Science solves global warming

Every once in while someone comes up with a nifty new idea that’s going to save us from facing up to global warming and solving it the old fashioned ‘hard work’ way.  Last week we had Helen Clark’s Emissions Trading Scheme that exempts most major polluters.  Previously some of you may remember proposals for giant reflective panels that would send all our solar heat back to outer space, or even this from the Inconvenient Truth.

And this week we have this helpful suggestion from Germany:

The scientists, Fritz Scholz and Ulrich Hasse from the University of Greifswald, start with a common idea: Planting forests, which absorb carbon dioxide from the atmosphere. But instead of letting those trees stand (or worse burning or letting them decay so that the carbon is released to the atmosphere) the scientists have a novel suggestion. Landfill them.

The theory aims to replace back into the earth all the carbon we keep digging up in the form of coal and oil, by burying trees.  But sadly, it’s a little more complicated than it first sounds:

One little problem with this miracle solution: The world would have to plant 3.8 million square miles of forest every year to counteract current global carbon dioxide emissions.
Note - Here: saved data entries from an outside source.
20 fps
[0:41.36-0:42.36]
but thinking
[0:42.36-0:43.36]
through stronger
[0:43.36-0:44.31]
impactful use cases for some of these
That’s bigger than the size of the United States (including Alaska and Hawaii).

Now who wants to tell America?

And the scientists themselves point out that it’s equivalent to all virgin forests lost in the 20th century.

All of which raises the question, why are we still chopping all those trees down?

frog says

4 Responses to “Science solves global warming”

  1. Gerrit Says:

    Have this conception that the carbon credits created by the new forests would be owned by the state. Not the people on whose land and who planted the new trees.
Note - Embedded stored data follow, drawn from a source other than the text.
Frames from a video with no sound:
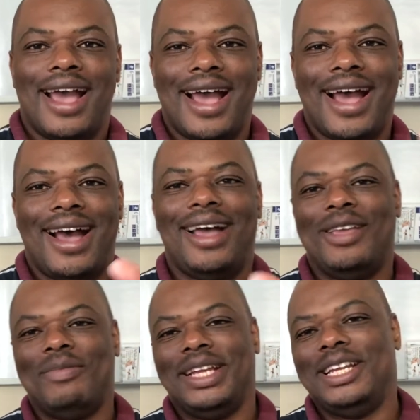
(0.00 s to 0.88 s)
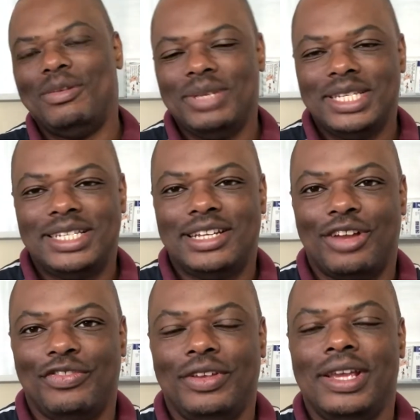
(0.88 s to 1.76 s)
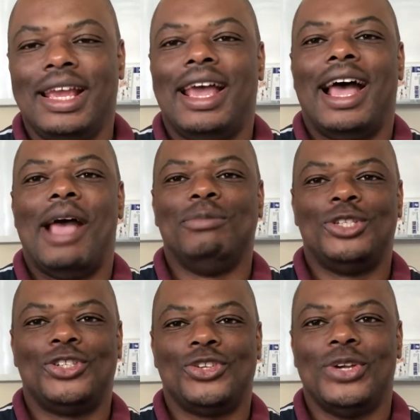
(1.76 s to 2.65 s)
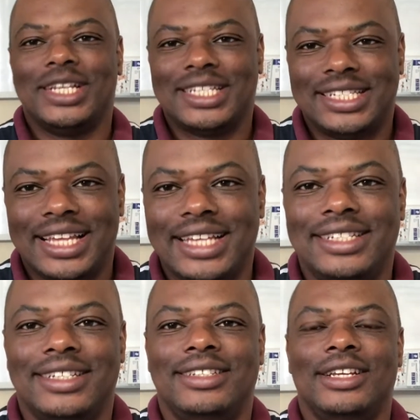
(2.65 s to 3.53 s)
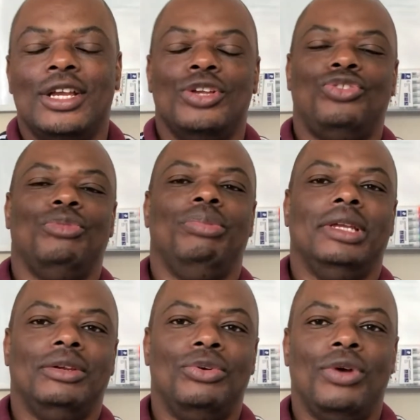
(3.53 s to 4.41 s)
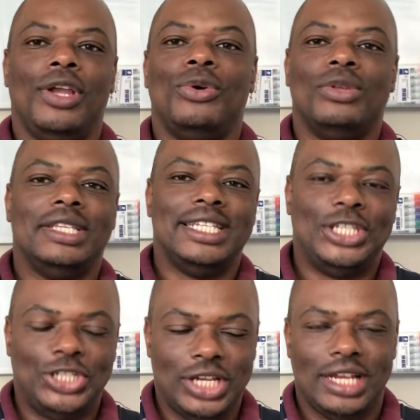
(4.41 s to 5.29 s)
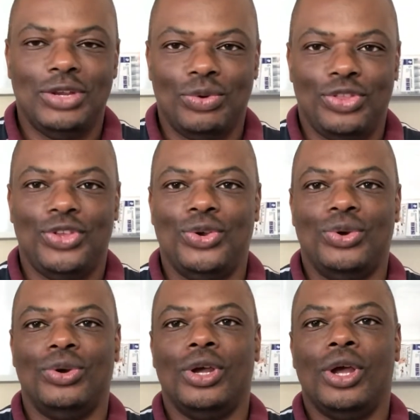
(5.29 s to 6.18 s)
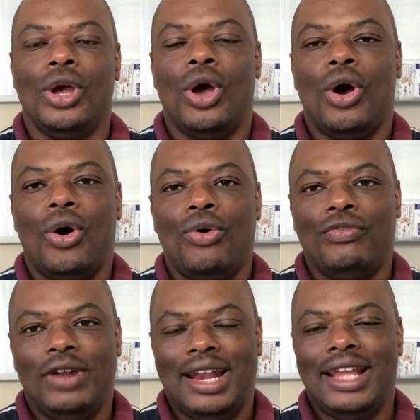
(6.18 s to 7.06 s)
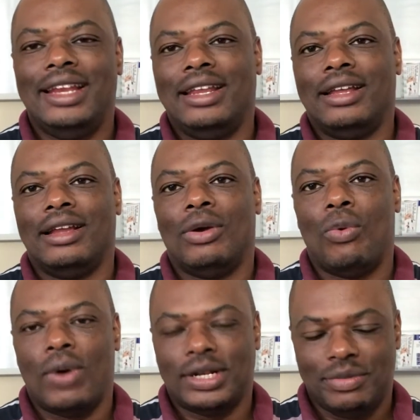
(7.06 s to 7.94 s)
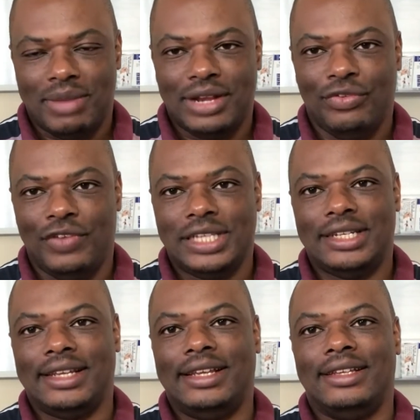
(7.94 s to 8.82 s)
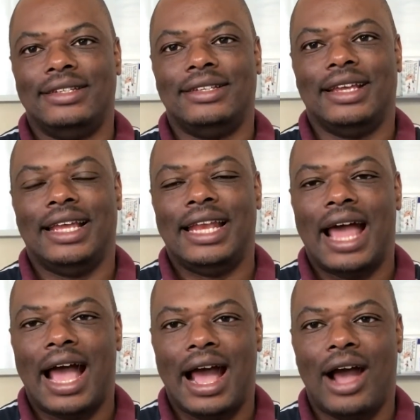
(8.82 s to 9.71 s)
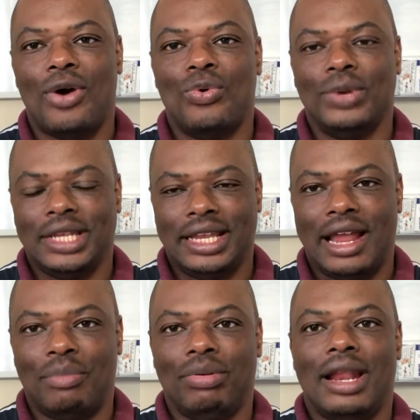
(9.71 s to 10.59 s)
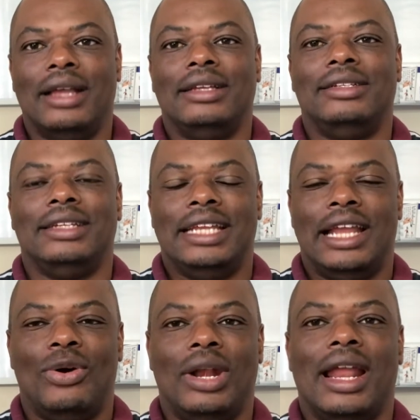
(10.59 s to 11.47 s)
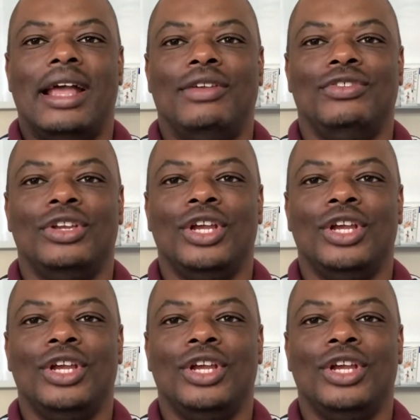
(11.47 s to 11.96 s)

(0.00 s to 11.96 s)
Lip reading: Hi, my name is Taffy. I'm so excited to be going on this journey with you of learning what manifesting is and how we can apply it in our lives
    Anyone enlighten me on this?

    Maybe a reason why so much marginal land is not being planted.

    And how much are those trimmed pine trees in the exotic forest actually soaking up carbon. Not much greenerly left on them when the trunks are trimmed over the 40+ plus years they are growing.

  2. andrew Says:

    instead of burying trees why wouldn’t they use them to make furniture & building materials etc?

  3. StephenR Says:

    Ah I was reading what I suppose could be called the extended version of this concept in New Scientist yesterday: ‘Burying biomass to fight climate change’ (subscriber only).
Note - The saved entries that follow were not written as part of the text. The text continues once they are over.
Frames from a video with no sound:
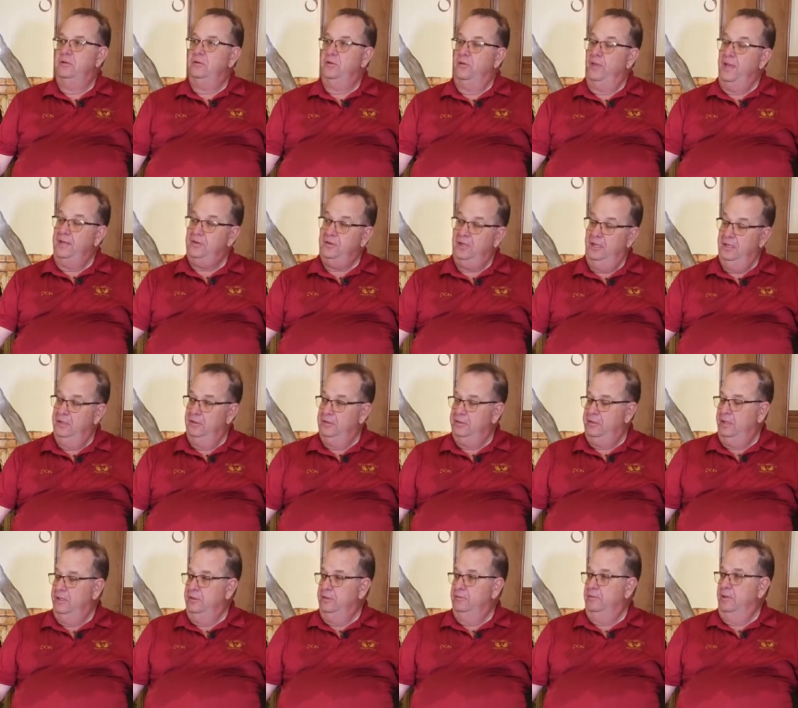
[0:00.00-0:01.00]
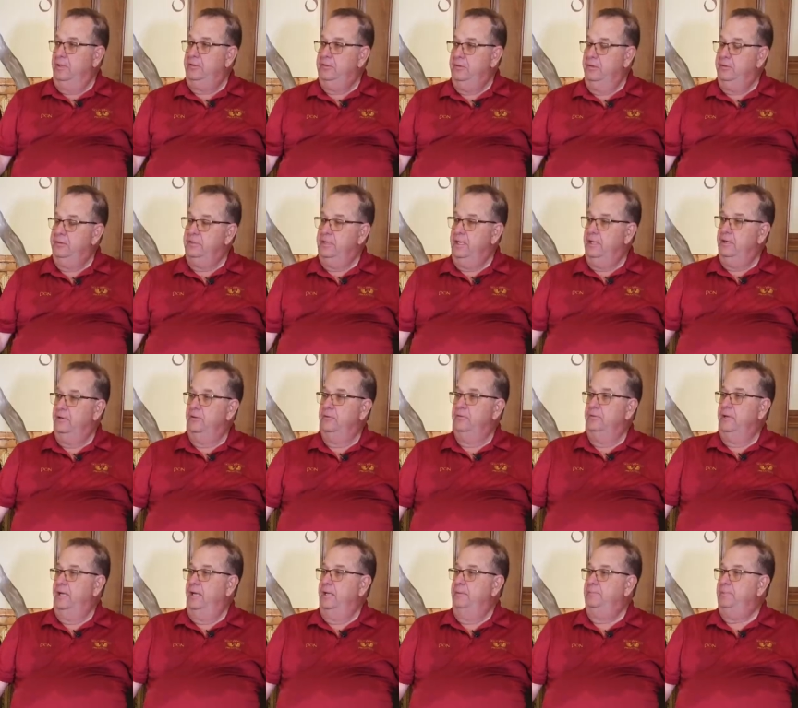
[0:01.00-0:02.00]
So that's inside the rec centers.
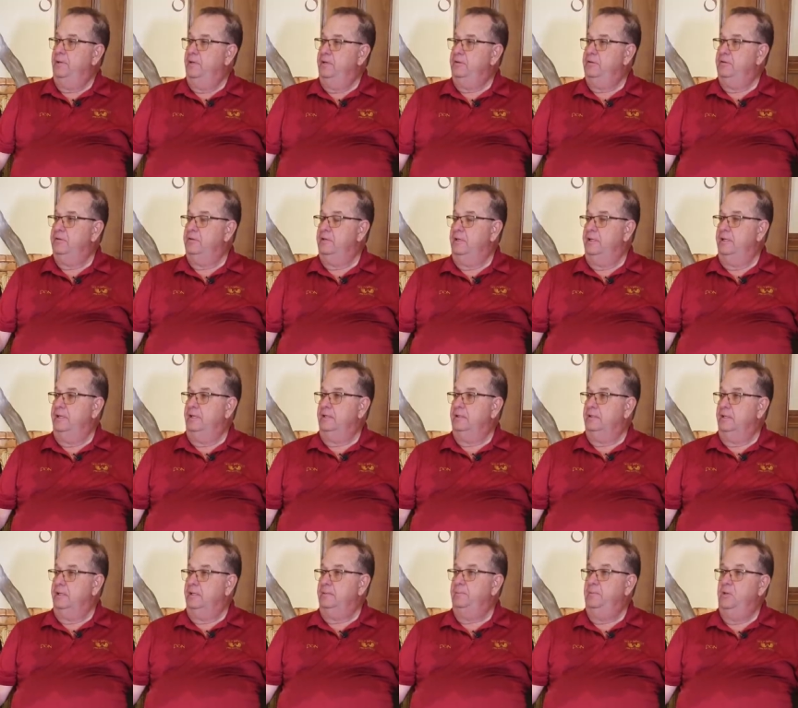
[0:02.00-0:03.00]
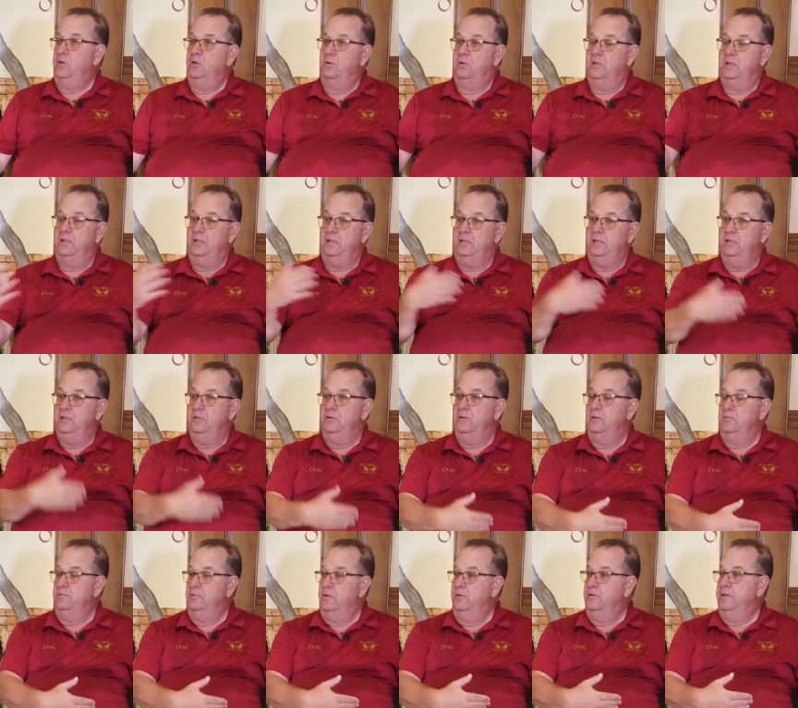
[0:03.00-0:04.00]
Now at places like Lake Miona,
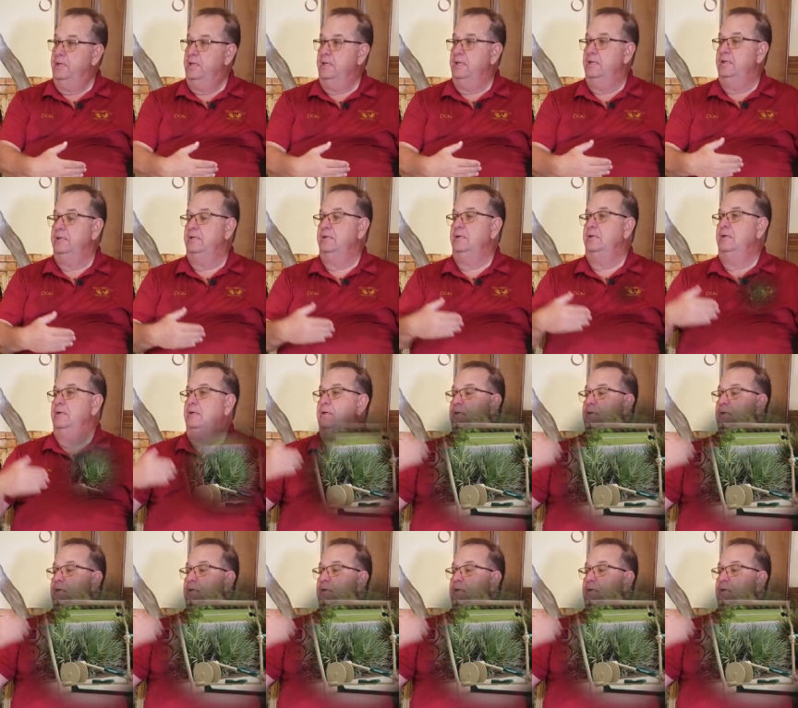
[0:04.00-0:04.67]
here at Rohan,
    It also outlined bio-char (http://en.wikipedia.org/wiki/Biochar) which really boosts soil quality and water retention (good for droughts); rebuilding peat marshes as carbon sinks (up to 10 centimetres per year once a marsh has had a few years to mature.) The particular example that was given had the researchers calculating that reflooding the whole delta and converting it back to tules - a form of bulrush - would be equivalent to swapping all of California’s SUVs for high-efficiency hybrids.

    Burying carbon would have to watch against tilling it and releasing it - synthetic fertilizers and oil-based pesticides release carbon dioxide into the air…bit more on organic farmings role in this here http://grist.org/feature/2008/05/09/

    summing it up:

    A conventional soil scientist thinks in terms of chemicals, not in terms of biology, which is the true health of the soil. They weren’t measuring much, because they weren’t asking the right questions and they were missing the damage.

    The way we have been farming has been taking carbon out of the soil. There were soils in Illinois that had 20 percent carbon concentrations; today they have 1 percent. We need to put it back whence it came. The neat thing is that soils want this carbon. Let’s give it to them.

  4. Ari Says:

    You know, a good start on this idea would be to switch back to paper shopping bags. People sending rubbish to landfills would then be sinking small amounts of carbon each time, presuming the paper is a net-sink.